In order to execute the provisions of Section 1021, Section 1022 (among others) unlawfully gives the president the absolute and unquestionable authority to deploy the U.S. armed forces to apprehend and to indefinitely detain those suspected of threatening the security of the “homeland.” In the language of this legislation, these people are called “covered persons.”

The universe of potential “covered persons” includes every citizen of the United States of America. Any American could one day find himself or herself branded a “belligerent” and thus subject to the complete confiscation of his or her constitutional civil liberties and nearly never-ending incarceration in a military prison.

Fortunately, as the action by the New Hampshire House of Representatives demonstrates, there are state and local leaders willing to protect the rights of citizens from being illegally classified by the Obama administration as enemies and imprisoned potentially forever without so much as a preliminary hearing, a right afforded to the most cold-blooded murderers.

New Hampshire is not alone in forbidding federal agents from enforcing the NDAA’s wholesale violations of fundamental civil liberties. As The New American has reported, local leaders in El Paso County, Colorado; Las Vegas, Nevada; Albany, New York; Oxford, Massachusetts; and Webster, Massachusetts, have lived up to their oaths of office, voting to protect, preserve, and defend the Constitution of the United States.

To one degree or another, all these leaders are employing the most effective weapon in the war against federal tyranny: nullification. Nullification occurs when a state, county, city, or other local entity holds as null, void, and of no legal effect any act of the federal government exceeding the boundaries of its constitutional powers.

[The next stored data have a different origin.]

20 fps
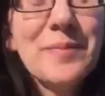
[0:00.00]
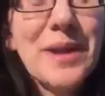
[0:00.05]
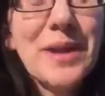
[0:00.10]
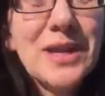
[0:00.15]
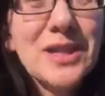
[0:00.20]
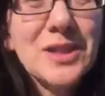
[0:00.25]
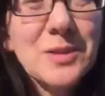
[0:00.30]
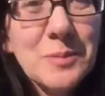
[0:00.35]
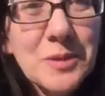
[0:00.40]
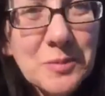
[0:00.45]
My
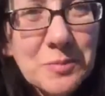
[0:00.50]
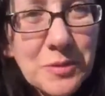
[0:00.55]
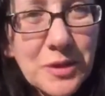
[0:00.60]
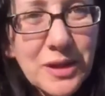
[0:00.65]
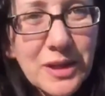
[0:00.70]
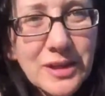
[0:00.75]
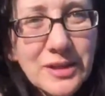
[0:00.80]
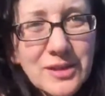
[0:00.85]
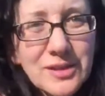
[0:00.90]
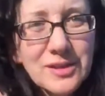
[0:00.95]
husband's
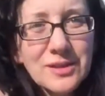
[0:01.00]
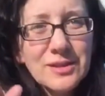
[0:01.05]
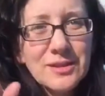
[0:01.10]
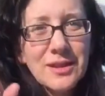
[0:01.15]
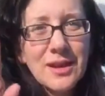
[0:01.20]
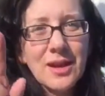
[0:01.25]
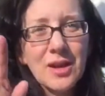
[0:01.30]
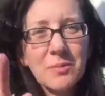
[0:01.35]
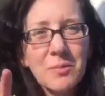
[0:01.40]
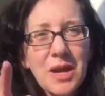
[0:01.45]
putting
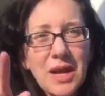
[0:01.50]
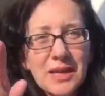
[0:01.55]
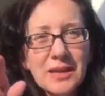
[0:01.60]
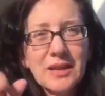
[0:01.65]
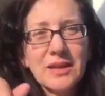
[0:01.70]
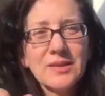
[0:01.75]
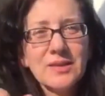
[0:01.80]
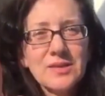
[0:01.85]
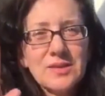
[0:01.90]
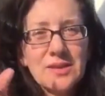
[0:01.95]
um,
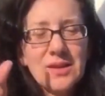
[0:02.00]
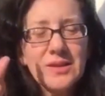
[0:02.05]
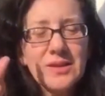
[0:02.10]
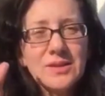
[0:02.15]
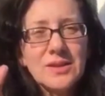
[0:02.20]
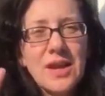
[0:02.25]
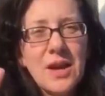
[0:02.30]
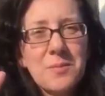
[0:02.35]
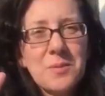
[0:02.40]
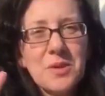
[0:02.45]
eyelets in the
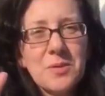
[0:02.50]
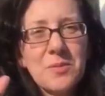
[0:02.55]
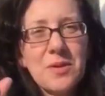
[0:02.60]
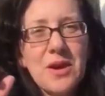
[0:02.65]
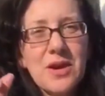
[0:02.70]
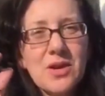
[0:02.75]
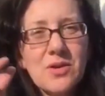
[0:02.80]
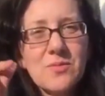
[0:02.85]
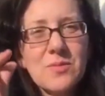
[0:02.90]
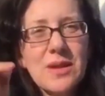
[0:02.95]
top and the
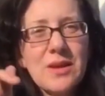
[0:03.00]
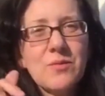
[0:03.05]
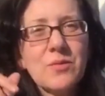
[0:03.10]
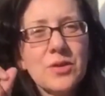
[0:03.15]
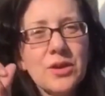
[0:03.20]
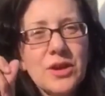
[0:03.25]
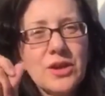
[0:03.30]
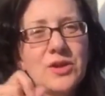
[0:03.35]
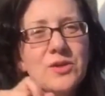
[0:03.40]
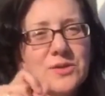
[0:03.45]
bottom, and we're
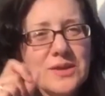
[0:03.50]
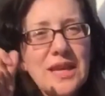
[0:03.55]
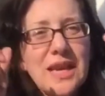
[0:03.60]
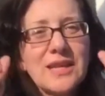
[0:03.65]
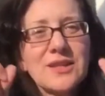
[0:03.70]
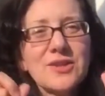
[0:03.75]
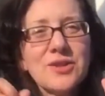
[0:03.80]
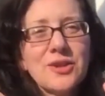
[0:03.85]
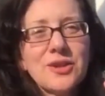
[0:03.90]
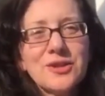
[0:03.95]
going to use
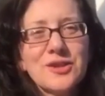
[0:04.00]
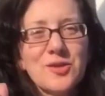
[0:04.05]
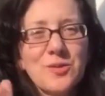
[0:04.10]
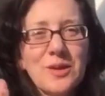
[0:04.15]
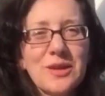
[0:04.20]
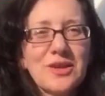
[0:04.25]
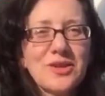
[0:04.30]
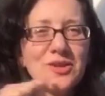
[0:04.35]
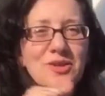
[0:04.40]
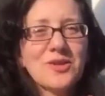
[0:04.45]
S hooks so we
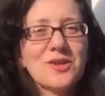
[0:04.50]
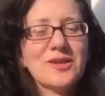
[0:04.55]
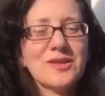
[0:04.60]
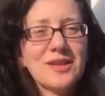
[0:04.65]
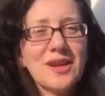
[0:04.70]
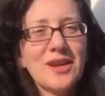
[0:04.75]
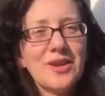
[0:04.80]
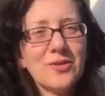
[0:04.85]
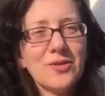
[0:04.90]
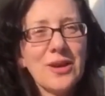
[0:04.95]
can turn the
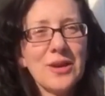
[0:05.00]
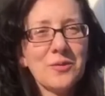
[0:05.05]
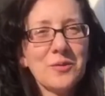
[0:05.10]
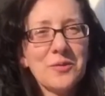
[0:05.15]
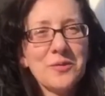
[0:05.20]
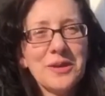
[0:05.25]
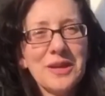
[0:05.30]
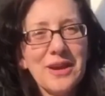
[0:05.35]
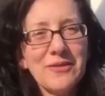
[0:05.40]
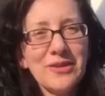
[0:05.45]
sign around
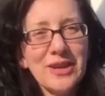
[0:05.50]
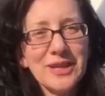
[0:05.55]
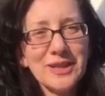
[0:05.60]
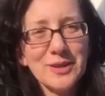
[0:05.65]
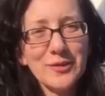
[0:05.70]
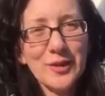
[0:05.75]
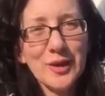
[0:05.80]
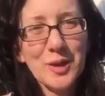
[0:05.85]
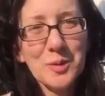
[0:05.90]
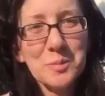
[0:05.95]
when we have
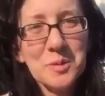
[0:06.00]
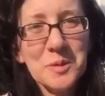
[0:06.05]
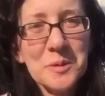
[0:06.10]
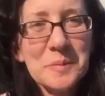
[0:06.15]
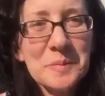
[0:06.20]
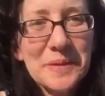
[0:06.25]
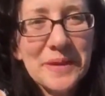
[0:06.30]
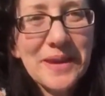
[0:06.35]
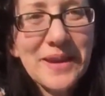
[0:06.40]
eggs available.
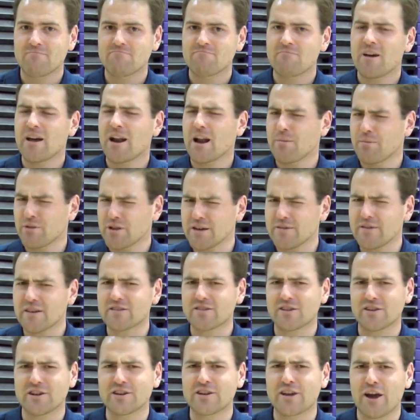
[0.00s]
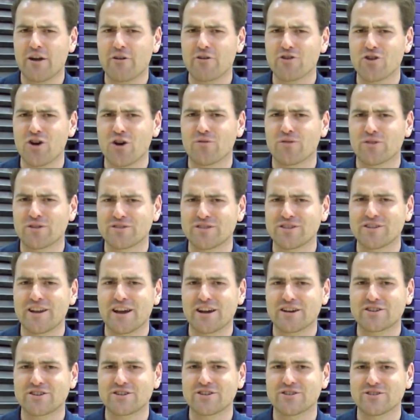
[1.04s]
And I believe that's going to carry over to
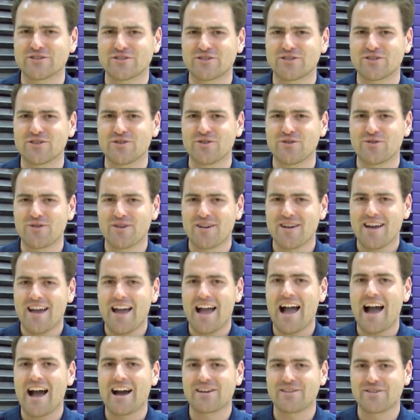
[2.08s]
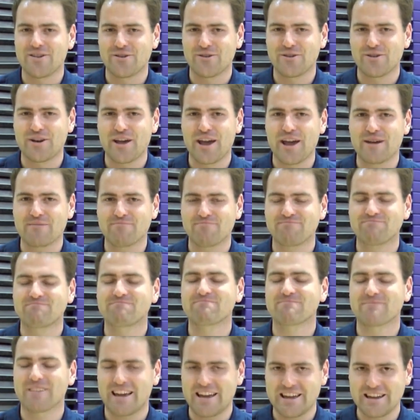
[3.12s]
next year, too, at Notre Dame.
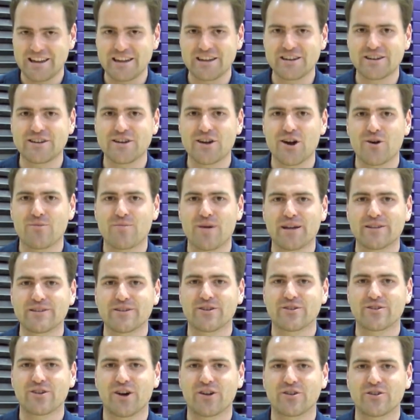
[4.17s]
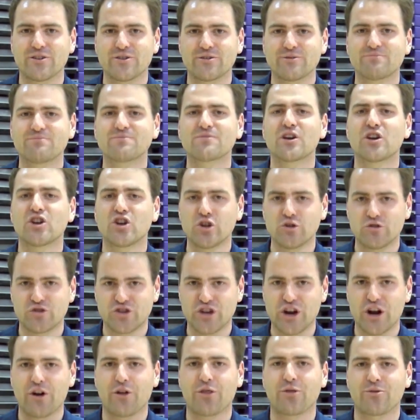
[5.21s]
In Indio, Bailey Redondo, News
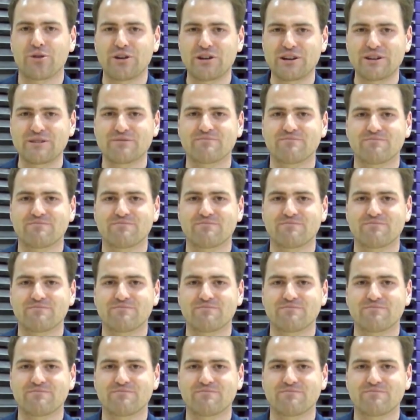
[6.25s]
Channel 3.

In The Federalist, No. 45, James Madison explained this balance of power we call federalism: “The powers delegated by the proposed Constitution to the federal government, are few and defined. Those which are to remain in the State governments are numerous and indefinite.”

Nullification recognizes the obligation states have to invalidate any federal measure that doesn’t fall within those few and defined powers allowed the federal government as enumerated in the U.S. Constitution.

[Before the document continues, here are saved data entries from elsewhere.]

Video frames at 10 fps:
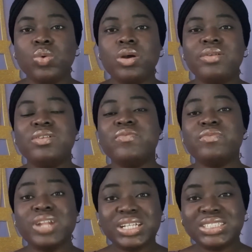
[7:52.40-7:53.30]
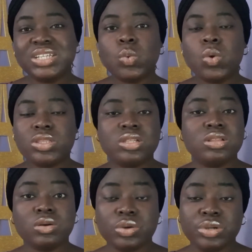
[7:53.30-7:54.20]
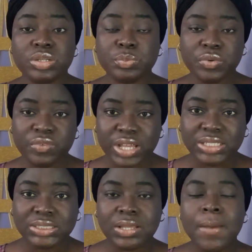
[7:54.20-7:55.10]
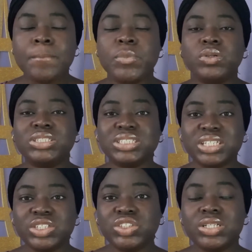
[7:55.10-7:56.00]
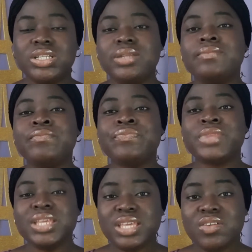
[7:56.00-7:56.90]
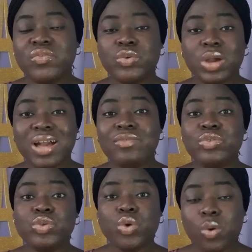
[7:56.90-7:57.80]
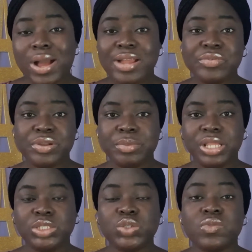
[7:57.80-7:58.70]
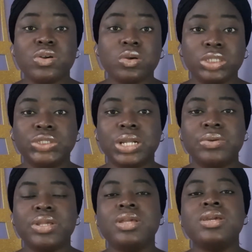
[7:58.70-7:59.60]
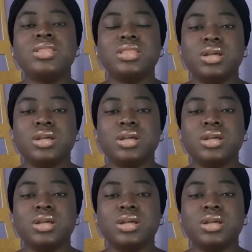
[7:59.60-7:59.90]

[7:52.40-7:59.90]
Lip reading: reflecting what the law already provides. But essentially, if you have no agreement to the contrary, the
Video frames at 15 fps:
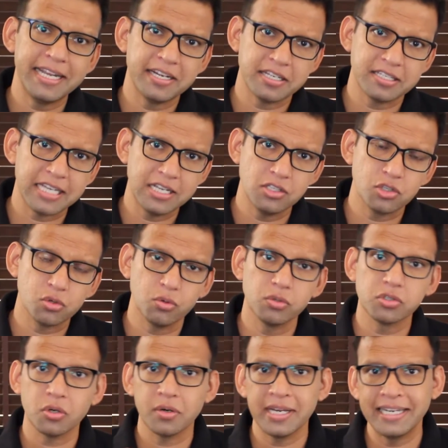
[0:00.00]
in data
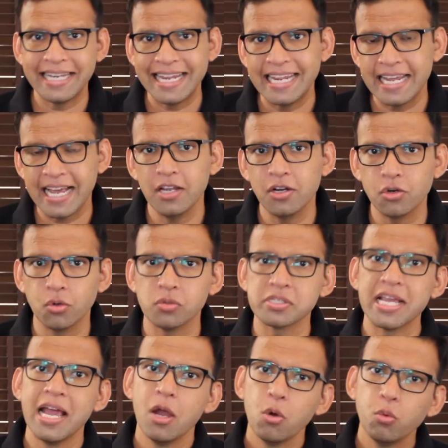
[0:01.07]
science roles or in AI
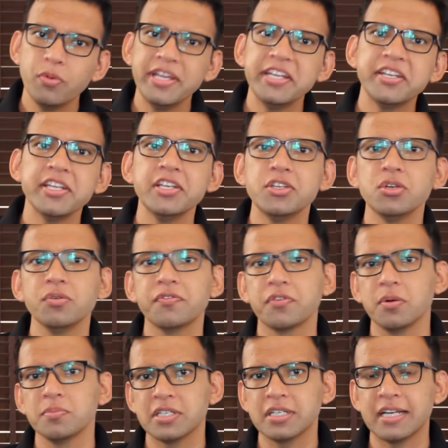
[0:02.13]
roles, we
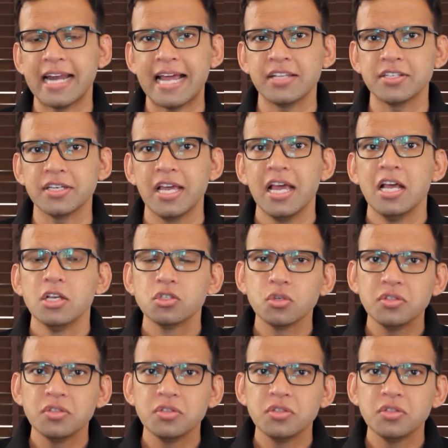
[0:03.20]
teach you from scratch.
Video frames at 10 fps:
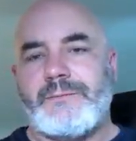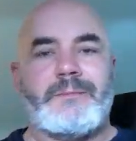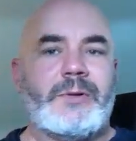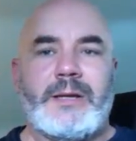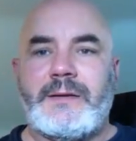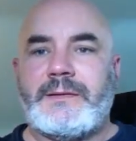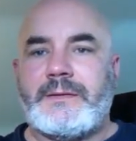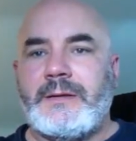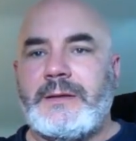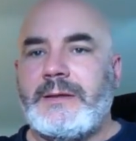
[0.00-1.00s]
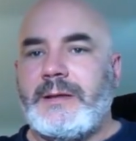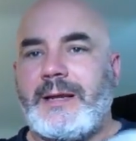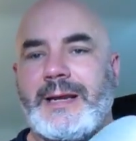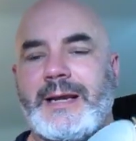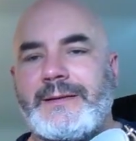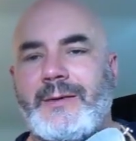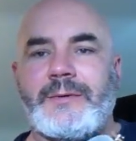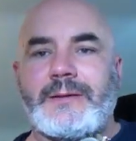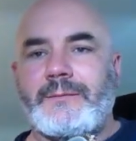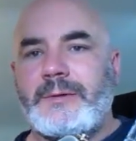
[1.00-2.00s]
replaced, and that
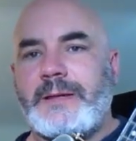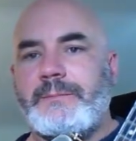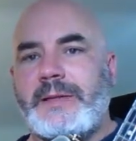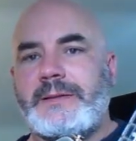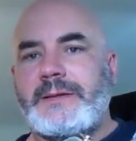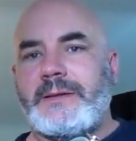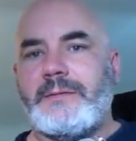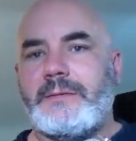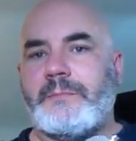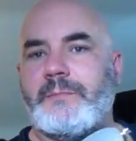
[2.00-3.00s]
wasn't really a big deal.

States (and their legal subdivisions, such as cities and counties) retain the right to act as defenders of the Constitution. States retain the authority to decide the constitutionality of federal acts because they formed the union, and as creators of the compact, they must enforce the limits on the power of the federal government.

Despite criticism by those who advocate for a more powerful federal government, nullification would not lead to anarchy, as it is only unconstitutional federal acts that will be subject to state invalidation.

Nullification is the “rightful remedy” and can not only restore the rule of law in this Republic, but can restore the independence of states and cities, freeing them from the financial chains that have them bound to the federal behemoth.

And, as Congress continues to surrender to the president all legislative, executive, and judicial power, the need for nullification is urgent, and liberty-minded citizens are encouraged to see state legislators boldly asserting their right to restrain the federal government through application of that very powerful and very constitutional principle.

By passing similar anti-NDAA resolutions, other state legislators can stand with Tim O’Flaherty and the New Hampshire House of Representatives; Las Vegas; Emmett, Idaho; and the other towns and counties boldly resisting President Obama’s potential use of the NDAA to abolish centuries-old due process and habeas corpus protections. And by nullifying unconstitutional federal overreach, they can help restore the states’ rightful place as bulwarks of liberty.

HB 1279 will next be considered by the Federal Relations and Veterans Affairs committee of the New Hampshire state Senate.